Dois mundos, duas cores, um só leitor
A estrutura do livro é revolucionária:
- o mundo real, onde vive Bastian, um rapaz solitário e inseguro;
- o mundo de Fantasia, que está a ser destruído pelo Nada.
As edições originais usam duas cores de tinta, separando visualmente os dois planos narrativos. O leitor não só lê a história — entra nela.
E entra de tal forma que, a certa altura, percebe algo inquietante:
Fantasia está a morrer porque os humanos deixaram de sonhar.
Bastian: o herói improvável
Bastian Balthazar Bux não é corajoso, nem forte, nem confiante. É um leitor. E isso basta.
Ao contrário dos heróis tradicionais, Bastian não salva o mundo com uma espada, mas com:
- palavras,
- desejos,
- escolhas.
O problema é que desejar tem consequências.
Cada desejo realizado apaga uma parte da sua memória do mundo real.
Michael Ende coloca aqui uma das questões mais profundas da literatura para jovens:
O que acontece quando perdemos quem somos, mesmo enquanto realizamos os nossos sonhos?
Fantasia não é fuga — é responsabilidade
Um dos grandes mal-entendidos sobre A História Interminável é pensá-la como uma apologia da evasão. Na verdade, o livro diz exatamente o contrário.
Ende mostra que:
- fugir da realidade empobrece Fantasia;
- mas esquecer Fantasia destrói a realidade.
O equilíbrio entre imaginação e vida concreta é frágil — e essencial.
No final, Bastian só se torna verdadeiramente humano quando consegue regressar, trazendo consigo aquilo que aprendeu no mundo imaginário. A fantasia só faz sentido se nos ajudar a viver melhor.

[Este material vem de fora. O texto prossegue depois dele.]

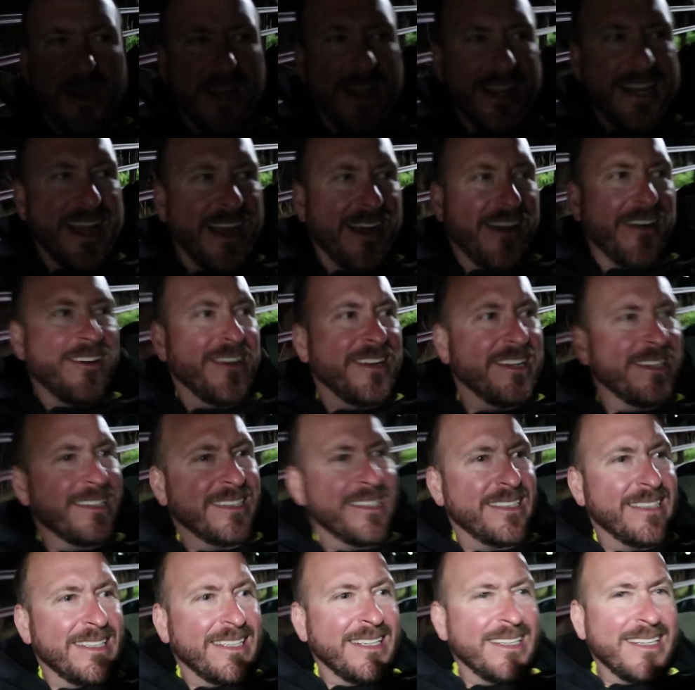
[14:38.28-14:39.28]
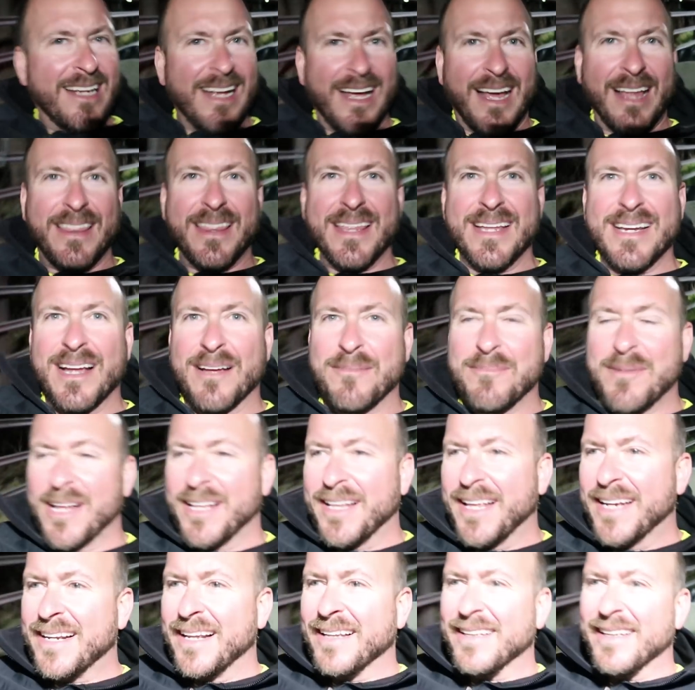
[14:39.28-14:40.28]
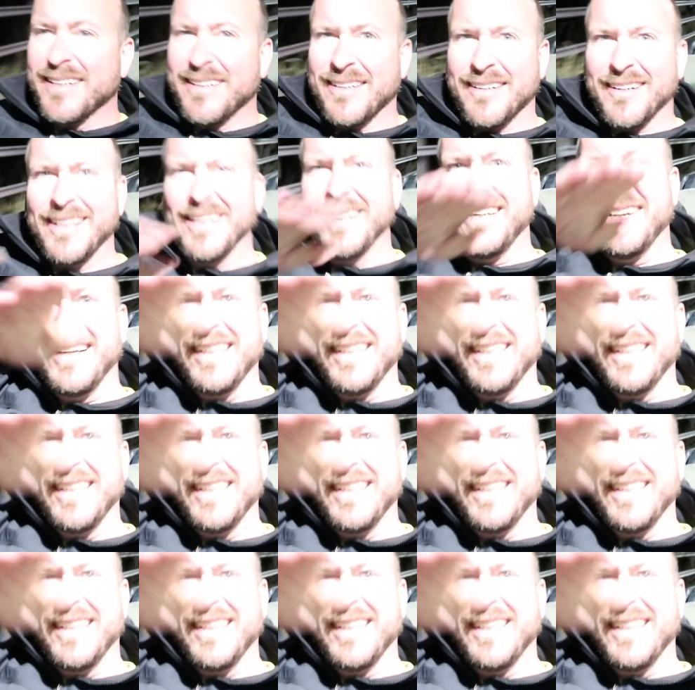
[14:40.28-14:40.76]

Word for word: right now. I think I'm on like a little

Um legado que continua a crescer
Além de A História Interminável, Michael Ende deixou outras obras fundamentais:
- Momo, uma fábula filosófica sobre o tempo roubado;
- Jim Botão e Lucas, o Maquinista, uma celebração da amizade e da diferença.
Mas é A História Interminável que permanece como o seu coração literário — um livro que cresce com o leitor, que se relê em idades diferentes e nunca diz exatamente a mesma coisa.
Porque continua a ser indispensável hoje
Num tempo de ecrãs rápidos, narrativas simplificadas e distração permanente, Michael Ende lembra-nos algo essencial:
Sem imaginação, o mundo encolhe.
Sem leitores, a realidade empobrece.
A História Interminável não termina porque a pergunta que nos faz continua em aberto:
que histórias estamos dispostos a imaginar — e a viver?
E essa, felizmente, é uma pergunta que nenhuma idade esgota.